- Task objective -
Repeat all the records, precisely as given.

>>>>>

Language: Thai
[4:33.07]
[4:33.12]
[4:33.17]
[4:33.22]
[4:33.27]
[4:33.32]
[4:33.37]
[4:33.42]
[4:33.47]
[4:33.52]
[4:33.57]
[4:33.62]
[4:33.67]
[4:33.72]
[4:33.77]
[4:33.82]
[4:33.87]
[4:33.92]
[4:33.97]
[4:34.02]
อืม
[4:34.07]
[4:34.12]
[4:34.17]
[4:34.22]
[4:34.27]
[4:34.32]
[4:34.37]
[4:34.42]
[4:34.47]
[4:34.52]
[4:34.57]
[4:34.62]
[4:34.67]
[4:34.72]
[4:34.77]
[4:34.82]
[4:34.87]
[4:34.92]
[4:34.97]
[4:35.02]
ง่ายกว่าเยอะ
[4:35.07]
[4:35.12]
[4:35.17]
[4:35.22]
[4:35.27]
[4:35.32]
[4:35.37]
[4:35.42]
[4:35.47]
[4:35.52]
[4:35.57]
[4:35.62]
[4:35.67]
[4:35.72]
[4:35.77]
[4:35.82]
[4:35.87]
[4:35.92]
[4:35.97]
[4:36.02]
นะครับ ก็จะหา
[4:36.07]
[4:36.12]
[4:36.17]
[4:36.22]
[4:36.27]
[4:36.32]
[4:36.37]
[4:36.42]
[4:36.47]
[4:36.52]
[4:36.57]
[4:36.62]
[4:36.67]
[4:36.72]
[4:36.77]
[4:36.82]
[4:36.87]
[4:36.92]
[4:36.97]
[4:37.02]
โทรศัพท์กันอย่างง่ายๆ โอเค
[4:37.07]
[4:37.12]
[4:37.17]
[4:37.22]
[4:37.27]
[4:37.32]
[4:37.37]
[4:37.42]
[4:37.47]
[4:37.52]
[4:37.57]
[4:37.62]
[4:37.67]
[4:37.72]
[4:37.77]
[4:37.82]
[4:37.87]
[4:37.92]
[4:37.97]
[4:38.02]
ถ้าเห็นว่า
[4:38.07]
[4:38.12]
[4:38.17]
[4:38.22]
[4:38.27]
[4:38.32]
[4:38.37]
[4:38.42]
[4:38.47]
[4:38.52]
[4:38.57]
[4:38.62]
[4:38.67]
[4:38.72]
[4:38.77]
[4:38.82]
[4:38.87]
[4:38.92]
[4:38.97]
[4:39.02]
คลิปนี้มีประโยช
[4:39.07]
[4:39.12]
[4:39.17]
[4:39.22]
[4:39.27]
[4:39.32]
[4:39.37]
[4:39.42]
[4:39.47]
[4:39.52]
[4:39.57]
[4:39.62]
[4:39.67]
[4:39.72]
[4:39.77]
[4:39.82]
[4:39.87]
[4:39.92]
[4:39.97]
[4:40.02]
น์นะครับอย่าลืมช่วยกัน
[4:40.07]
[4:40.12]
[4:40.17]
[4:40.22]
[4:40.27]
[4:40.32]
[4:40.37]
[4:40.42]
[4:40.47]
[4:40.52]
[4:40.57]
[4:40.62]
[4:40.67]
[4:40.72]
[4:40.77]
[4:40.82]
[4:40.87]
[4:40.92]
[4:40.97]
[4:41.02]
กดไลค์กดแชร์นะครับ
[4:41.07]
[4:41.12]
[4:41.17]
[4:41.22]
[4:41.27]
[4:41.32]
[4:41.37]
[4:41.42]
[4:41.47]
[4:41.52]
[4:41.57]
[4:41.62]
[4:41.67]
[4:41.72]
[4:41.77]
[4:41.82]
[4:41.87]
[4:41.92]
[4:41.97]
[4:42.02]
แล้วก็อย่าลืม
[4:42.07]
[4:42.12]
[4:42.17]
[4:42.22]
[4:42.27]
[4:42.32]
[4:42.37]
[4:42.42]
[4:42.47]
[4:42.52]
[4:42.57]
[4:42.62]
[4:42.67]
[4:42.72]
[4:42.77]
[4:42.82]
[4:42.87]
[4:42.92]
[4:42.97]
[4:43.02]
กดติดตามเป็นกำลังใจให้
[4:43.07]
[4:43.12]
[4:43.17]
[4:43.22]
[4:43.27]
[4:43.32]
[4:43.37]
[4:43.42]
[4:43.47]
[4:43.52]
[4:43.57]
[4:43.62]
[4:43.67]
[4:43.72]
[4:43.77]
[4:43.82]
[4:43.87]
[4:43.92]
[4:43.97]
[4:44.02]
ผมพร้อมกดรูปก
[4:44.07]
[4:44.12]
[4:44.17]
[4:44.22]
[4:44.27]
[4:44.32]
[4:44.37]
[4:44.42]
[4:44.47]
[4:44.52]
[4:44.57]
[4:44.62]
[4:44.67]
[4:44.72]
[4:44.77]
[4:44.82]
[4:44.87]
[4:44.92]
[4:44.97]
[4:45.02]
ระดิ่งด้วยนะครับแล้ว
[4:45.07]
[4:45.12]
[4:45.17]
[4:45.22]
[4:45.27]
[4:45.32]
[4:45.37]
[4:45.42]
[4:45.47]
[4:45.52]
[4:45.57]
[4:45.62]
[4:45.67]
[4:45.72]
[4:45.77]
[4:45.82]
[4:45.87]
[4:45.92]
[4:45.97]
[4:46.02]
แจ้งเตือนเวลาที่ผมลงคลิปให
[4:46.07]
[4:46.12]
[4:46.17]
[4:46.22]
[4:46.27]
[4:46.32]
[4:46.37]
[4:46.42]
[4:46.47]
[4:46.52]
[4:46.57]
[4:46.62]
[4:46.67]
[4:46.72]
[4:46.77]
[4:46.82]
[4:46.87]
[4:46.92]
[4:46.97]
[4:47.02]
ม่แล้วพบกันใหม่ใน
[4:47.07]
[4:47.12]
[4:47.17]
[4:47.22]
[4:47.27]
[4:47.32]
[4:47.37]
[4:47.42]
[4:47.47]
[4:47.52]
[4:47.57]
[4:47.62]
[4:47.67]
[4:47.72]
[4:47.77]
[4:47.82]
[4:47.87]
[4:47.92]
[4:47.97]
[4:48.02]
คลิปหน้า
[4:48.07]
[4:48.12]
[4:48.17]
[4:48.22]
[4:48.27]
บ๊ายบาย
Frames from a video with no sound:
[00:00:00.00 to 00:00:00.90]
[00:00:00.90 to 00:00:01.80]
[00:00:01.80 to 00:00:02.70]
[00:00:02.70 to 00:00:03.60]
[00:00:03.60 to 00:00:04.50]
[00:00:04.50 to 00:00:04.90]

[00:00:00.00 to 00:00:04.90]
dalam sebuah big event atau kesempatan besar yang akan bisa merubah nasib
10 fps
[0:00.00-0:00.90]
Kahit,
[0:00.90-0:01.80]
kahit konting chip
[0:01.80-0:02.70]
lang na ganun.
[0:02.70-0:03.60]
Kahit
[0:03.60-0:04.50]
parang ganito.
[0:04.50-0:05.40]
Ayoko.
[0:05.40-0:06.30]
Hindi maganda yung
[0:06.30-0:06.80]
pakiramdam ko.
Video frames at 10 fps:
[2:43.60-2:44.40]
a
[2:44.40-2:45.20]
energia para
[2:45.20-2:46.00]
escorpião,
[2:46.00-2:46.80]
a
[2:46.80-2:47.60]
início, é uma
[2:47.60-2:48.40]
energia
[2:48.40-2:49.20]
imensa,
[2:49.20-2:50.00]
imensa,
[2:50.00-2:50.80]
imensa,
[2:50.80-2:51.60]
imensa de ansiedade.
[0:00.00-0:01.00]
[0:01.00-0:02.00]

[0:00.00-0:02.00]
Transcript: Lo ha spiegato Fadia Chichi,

<<<<<

- Output for this task -
Language: Thai
[4:33.07]
[4:33.12]
[4:33.17]
[4:33.22]
[4:33.27]
[4:33.32]
[4:33.37]
[4:33.42]
[4:33.47]
[4:33.52]
[4:33.57]
[4:33.62]
[4:33.67]
[4:33.72]
[4:33.77]
[4:33.82]
[4:33.87]
[4:33.92]
[4:33.97]
[4:34.02]
อืม
[4:34.07]
[4:34.12]
[4:34.17]
[4:34.22]
[4:34.27]
[4:34.32]
[4:34.37]
[4:34.42]
[4:34.47]
[4:34.52]
[4:34.57]
[4:34.62]
[4:34.67]
[4:34.72]
[4:34.77]
[4:34.82]
[4:34.87]
[4:34.92]
[4:34.97]
[4:35.02]
ง่ายกว่าเยอะ
[4:35.07]
[4:35.12]
[4:35.17]
[4:35.22]
[4:35.27]
[4:35.32]
[4:35.37]
[4:35.42]
[4:35.47]
[4:35.52]
[4:35.57]
[4:35.62]
[4:35.67]
[4:35.72]
[4:35.77]
[4:35.82]
[4:35.87]
[4:35.92]
[4:35.97]
[4:36.02]
นะครับ ก็จะหา
[4:36.07]
[4:36.12]
[4:36.17]
[4:36.22]
[4:36.27]
[4:36.32]
[4:36.37]
[4:36.42]
[4:36.47]
[4:36.52]
[4:36.57]
[4:36.62]
[4:36.67]
[4:36.72]
[4:36.77]
[4:36.82]
[4:36.87]
[4:36.92]
[4:36.97]
[4:37.02]
โทรศัพท์กันอย่างง่ายๆ โอเค
[4:37.07]
[4:37.12]
[4:37.17]
[4:37.22]
[4:37.27]
[4:37.32]
[4:37.37]
[4:37.42]
[4:37.47]
[4:37.52]
[4:37.57]
[4:37.62]
[4:37.67]
[4:37.72]
[4:37.77]
[4:37.82]
[4:37.87]
[4:37.92]
[4:37.97]
[4:38.02]
ถ้าเห็นว่า
[4:38.07]
[4:38.12]
[4:38.17]
[4:38.22]
[4:38.27]
[4:38.32]
[4:38.37]
[4:38.42]
[4:38.47]
[4:38.52]
[4:38.57]
[4:38.62]
[4:38.67]
[4:38.72]
[4:38.77]
[4:38.82]
[4:38.87]
[4:38.92]
[4:38.97]
[4:39.02]
คลิปนี้มีประโยช
[4:39.07]
[4:39.12]
[4:39.17]
[4:39.22]
[4:39.27]
[4:39.32]
[4:39.37]
[4:39.42]
[4:39.47]
[4:39.52]
[4:39.57]
[4:39.62]
[4:39.67]
[4:39.72]
[4:39.77]
[4:39.82]
[4:39.87]
[4:39.92]
[4:39.97]
[4:40.02]
น์นะครับอย่าลืมช่วยกัน
[4:40.07]
[4:40.12]
[4:40.17]
[4:40.22]
[4:40.27]
[4:40.32]
[4:40.37]
[4:40.42]
[4:40.47]
[4:40.52]
[4:40.57]
[4:40.62]
[4:40.67]
[4:40.72]
[4:40.77]
[4:40.82]
[4:40.87]
[4:40.92]
[4:40.97]
[4:41.02]
กดไลค์กดแชร์นะครับ
[4:41.07]
[4:41.12]
[4:41.17]
[4:41.22]
[4:41.27]
[4:41.32]
[4:41.37]
[4:41.42]
[4:41.47]
[4:41.52]
[4:41.57]
[4:41.62]
[4:41.67]
[4:41.72]
[4:41.77]
[4:41.82]
[4:41.87]
[4:41.92]
[4:41.97]
[4:42.02]
แล้วก็อย่าลืม
[4:42.07]
[4:42.12]
[4:42.17]
[4:42.22]
[4:42.27]
[4:42.32]
[4:42.37]
[4:42.42]
[4:42.47]
[4:42.52]
[4:42.57]
[4:42.62]
[4:42.67]
[4:42.72]
[4:42.77]
[4:42.82]
[4:42.87]
[4:42.92]
[4:42.97]
[4:43.02]
กดติดตามเป็นกำลังใจให้
[4:43.07]
[4:43.12]
[4:43.17]
[4:43.22]
[4:43.27]
[4:43.32]
[4:43.37]
[4:43.42]
[4:43.47]
[4:43.52]
[4:43.57]
[4:43.62]
[4:43.67]
[4:43.72]
[4:43.77]
[4:43.82]
[4:43.87]
[4:43.92]
[4:43.97]
[4:44.02]
ผมพร้อมกดรูปก
[4:44.07]
[4:44.12]
[4:44.17]
[4:44.22]
[4:44.27]
[4:44.32]
[4:44.37]
[4:44.42]
[4:44.47]
[4:44.52]
[4:44.57]
[4:44.62]
[4:44.67]
[4:44.72]
[4:44.77]
[4:44.82]
[4:44.87]
[4:44.92]
[4:44.97]
[4:45.02]
ระดิ่งด้วยนะครับแล้ว
[4:45.07]
[4:45.12]
[4:45.17]
[4:45.22]
[4:45.27]
[4:45.32]
[4:45.37]
[4:45.42]
[4:45.47]
[4:45.52]
[4:45.57]
[4:45.62]
[4:45.67]
[4:45.72]
[4:45.77]
[4:45.82]
[4:45.87]
[4:45.92]
[4:45.97]
[4:46.02]
แจ้งเตือนเวลาที่ผมลงคลิปให
[4:46.07]
[4:46.12]
[4:46.17]
[4:46.22]
[4:46.27]
[4:46.32]
[4:46.37]
[4:46.42]
[4:46.47]
[4:46.52]
[4:46.57]
[4:46.62]
[4:46.67]
[4:46.72]
[4:46.77]
[4:46.82]
[4:46.87]
[4:46.92]
[4:46.97]
[4:47.02]
ม่แล้วพบกันใหม่ใน
[4:47.07]
[4:47.12]
[4:47.17]
[4:47.22]
[4:47.27]
[4:47.32]
[4:47.37]
[4:47.42]
[4:47.47]
[4:47.52]
[4:47.57]
[4:47.62]
[4:47.67]
[4:47.72]
[4:47.77]
[4:47.82]
[4:47.87]
[4:47.92]
[4:47.97]
[4:48.02]
คลิปหน้า
[4:48.07]
[4:48.12]
[4:48.17]
[4:48.22]
[4:48.27]
บ๊ายบาย
Frames from a video with no sound:
[00:00:00.00 to 00:00:00.90]
[00:00:00.90 to 00:00:01.80]
[00:00:01.80 to 00:00:02.70]
[00:00:02.70 to 00:00:03.60]
[00:00:03.60 to 00:00:04.50]
[00:00:04.50 to 00:00:04.90]

[00:00:00.00 to 00:00:04.90]
dalam sebuah big event atau kesempatan besar yang akan bisa merubah nasib
10 fps
[0:00.00-0:00.90]
Kahit,
[0:00.90-0:01.80]
kahit konting chip
[0:01.80-0:02.70]
lang na ganun.
[0:02.70-0:03.60]
Kahit
[0:03.60-0:04.50]
parang ganito.
[0:04.50-0:05.40]
Ayoko.
[0:05.40-0:06.30]
Hindi maganda yung
[0:06.30-0:06.80]
pakiramdam ko.
Video frames at 10 fps:
[2:43.60-2:44.40]
a
[2:44.40-2:45.20]
energia para
[2:45.20-2:46.00]
escorpião,
[2:46.00-2:46.80]
a
[2:46.80-2:47.60]
início, é uma
[2:47.60-2:48.40]
energia
[2:48.40-2:49.20]
imensa,
[2:49.20-2:50.00]
imensa,
[2:50.00-2:50.80]
imensa,
[2:50.80-2:51.60]
imensa de ansiedade.
[0:00.00-0:01.00]
[0:01.00-0:02.00]

[0:00.00-0:02.00]
Transcript: Lo ha spiegato Fadia Chichi,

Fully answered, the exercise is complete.